* **TO DO**: A verbatim copy of every record is required, and no pictures should be included.

-- THE RECORDS follows --

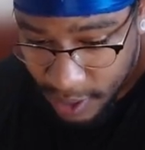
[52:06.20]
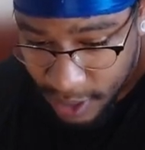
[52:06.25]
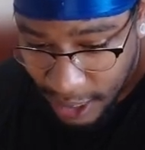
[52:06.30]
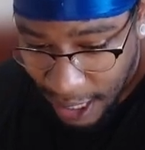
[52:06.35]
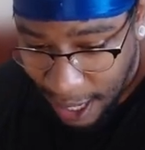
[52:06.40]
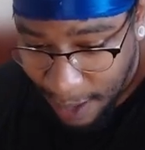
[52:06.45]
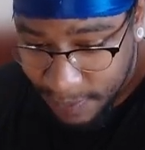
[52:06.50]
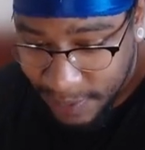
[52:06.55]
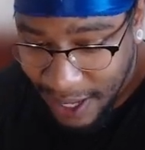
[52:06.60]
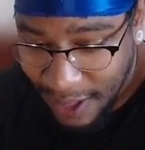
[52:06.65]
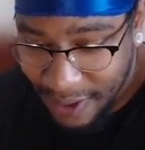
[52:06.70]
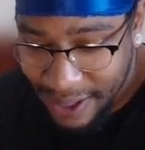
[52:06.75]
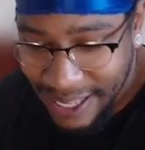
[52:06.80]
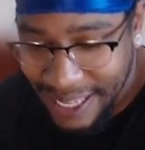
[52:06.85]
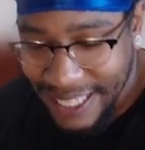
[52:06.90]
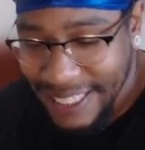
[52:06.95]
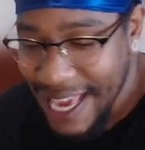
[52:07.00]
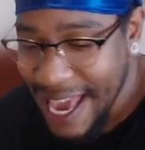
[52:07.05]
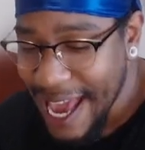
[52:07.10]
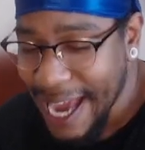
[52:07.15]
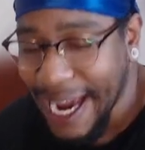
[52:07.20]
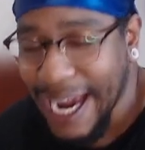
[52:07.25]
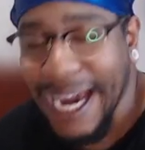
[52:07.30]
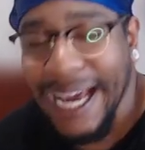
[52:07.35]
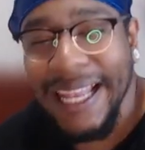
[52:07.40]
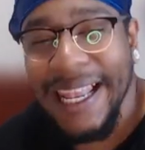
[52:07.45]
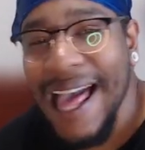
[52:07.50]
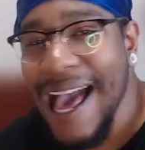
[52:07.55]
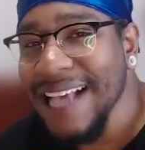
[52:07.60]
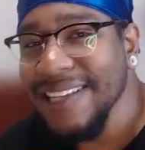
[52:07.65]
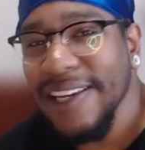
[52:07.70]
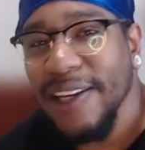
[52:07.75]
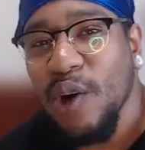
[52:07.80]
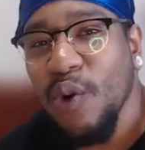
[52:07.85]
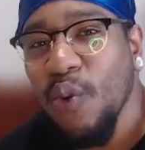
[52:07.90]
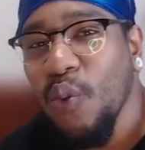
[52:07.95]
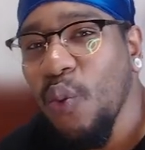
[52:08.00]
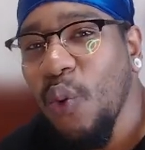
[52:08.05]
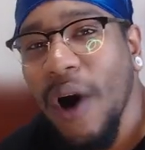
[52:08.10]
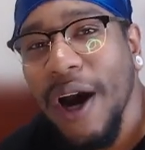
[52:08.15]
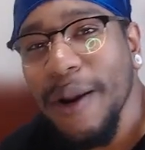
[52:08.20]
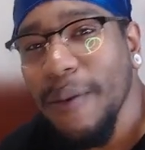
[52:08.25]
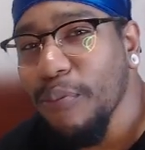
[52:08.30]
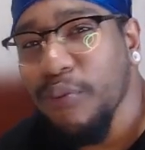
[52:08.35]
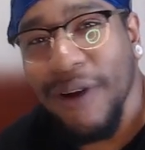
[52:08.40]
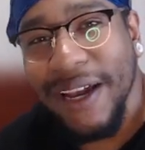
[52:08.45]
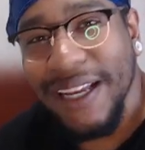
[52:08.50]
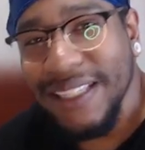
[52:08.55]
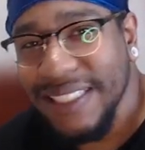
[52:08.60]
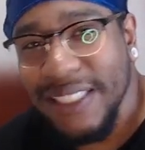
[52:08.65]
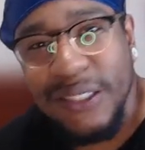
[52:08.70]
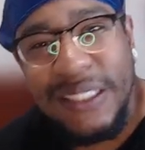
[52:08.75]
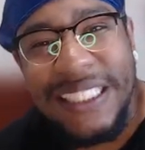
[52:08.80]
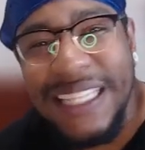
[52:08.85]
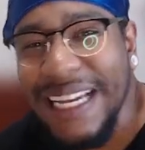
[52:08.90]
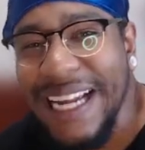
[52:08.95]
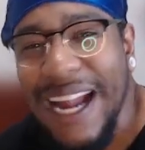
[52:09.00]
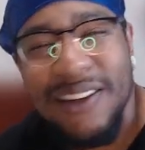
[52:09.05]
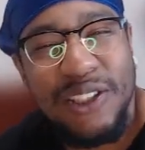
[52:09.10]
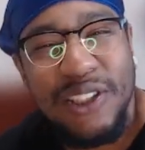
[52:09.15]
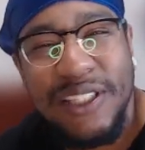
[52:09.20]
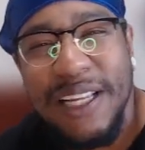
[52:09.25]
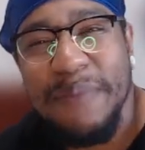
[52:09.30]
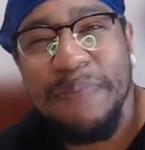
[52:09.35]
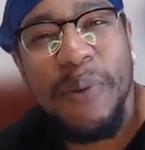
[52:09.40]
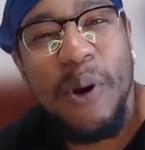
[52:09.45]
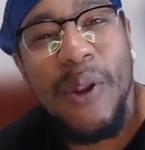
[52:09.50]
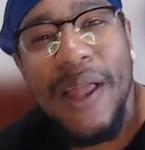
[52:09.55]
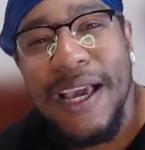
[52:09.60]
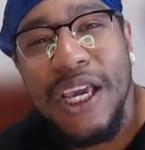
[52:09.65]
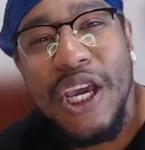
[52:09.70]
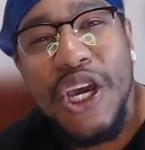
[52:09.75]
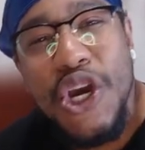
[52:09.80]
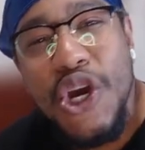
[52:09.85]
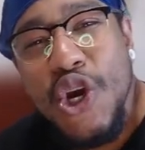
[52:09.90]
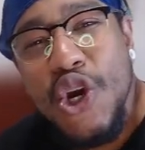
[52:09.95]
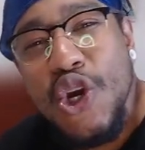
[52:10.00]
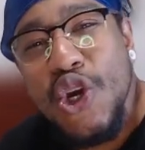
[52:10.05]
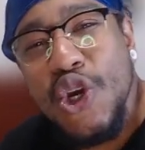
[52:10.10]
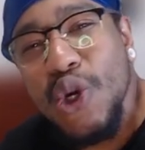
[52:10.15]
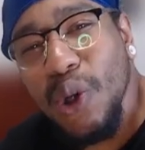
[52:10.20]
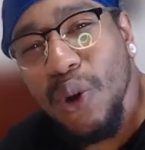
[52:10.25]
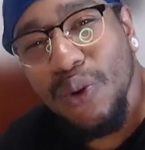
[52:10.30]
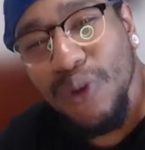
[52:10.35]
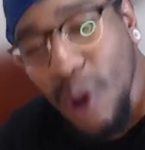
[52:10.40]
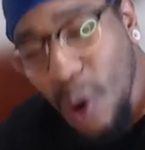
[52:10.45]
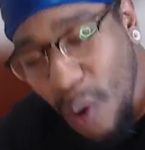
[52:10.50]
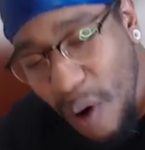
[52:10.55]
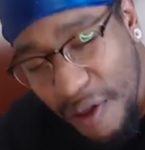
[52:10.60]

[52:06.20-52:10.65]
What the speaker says: I'm telling you, yeah, classic one brain cell psychiatrist. Like, bro, like, you don't know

-- THE RECORDS concluded --

* **RESULT OF THIS EXERCISE**:
[52:06.20]
[52:06.25]
[52:06.30]
[52:06.35]
[52:06.40]
[52:06.45]
[52:06.50]
[52:06.55]
[52:06.60]
[52:06.65]
[52:06.70]
[52:06.75]
[52:06.80]
[52:06.85]
[52:06.90]
[52:06.95]
[52:07.00]
[52:07.05]
[52:07.10]
[52:07.15]
[52:07.20]
[52:07.25]
[52:07.30]
[52:07.35]
[52:07.40]
[52:07.45]
[52:07.50]
[52:07.55]
[52:07.60]
[52:07.65]
[52:07.70]
[52:07.75]
[52:07.80]
[52:07.85]
[52:07.90]
[52:07.95]
[52:08.00]
[52:08.05]
[52:08.10]
[52:08.15]
[52:08.20]
[52:08.25]
[52:08.30]
[52:08.35]
[52:08.40]
[52:08.45]
[52:08.50]
[52:08.55]
[52:08.60]
[52:08.65]
[52:08.70]
[52:08.75]
[52:08.80]
[52:08.85]
[52:08.90]
[52:08.95]
[52:09.00]
[52:09.05]
[52:09.10]
[52:09.15]
[52:09.20]
[52:09.25]
[52:09.30]
[52:09.35]
[52:09.40]
[52:09.45]
[52:09.50]
[52:09.55]
[52:09.60]
[52:09.65]
[52:09.70]
[52:09.75]
[52:09.80]
[52:09.85]
[52:09.90]
[52:09.95]
[52:10.00]
[52:10.05]
[52:10.10]
[52:10.15]
[52:10.20]
[52:10.25]
[52:10.30]
[52:10.35]
[52:10.40]
[52:10.45]
[52:10.50]
[52:10.55]
[52:10.60]

[52:06.20-52:10.65]
What the speaker says: I'm telling you, yeah, classic one brain cell psychiatrist. Like, bro, like, you don't know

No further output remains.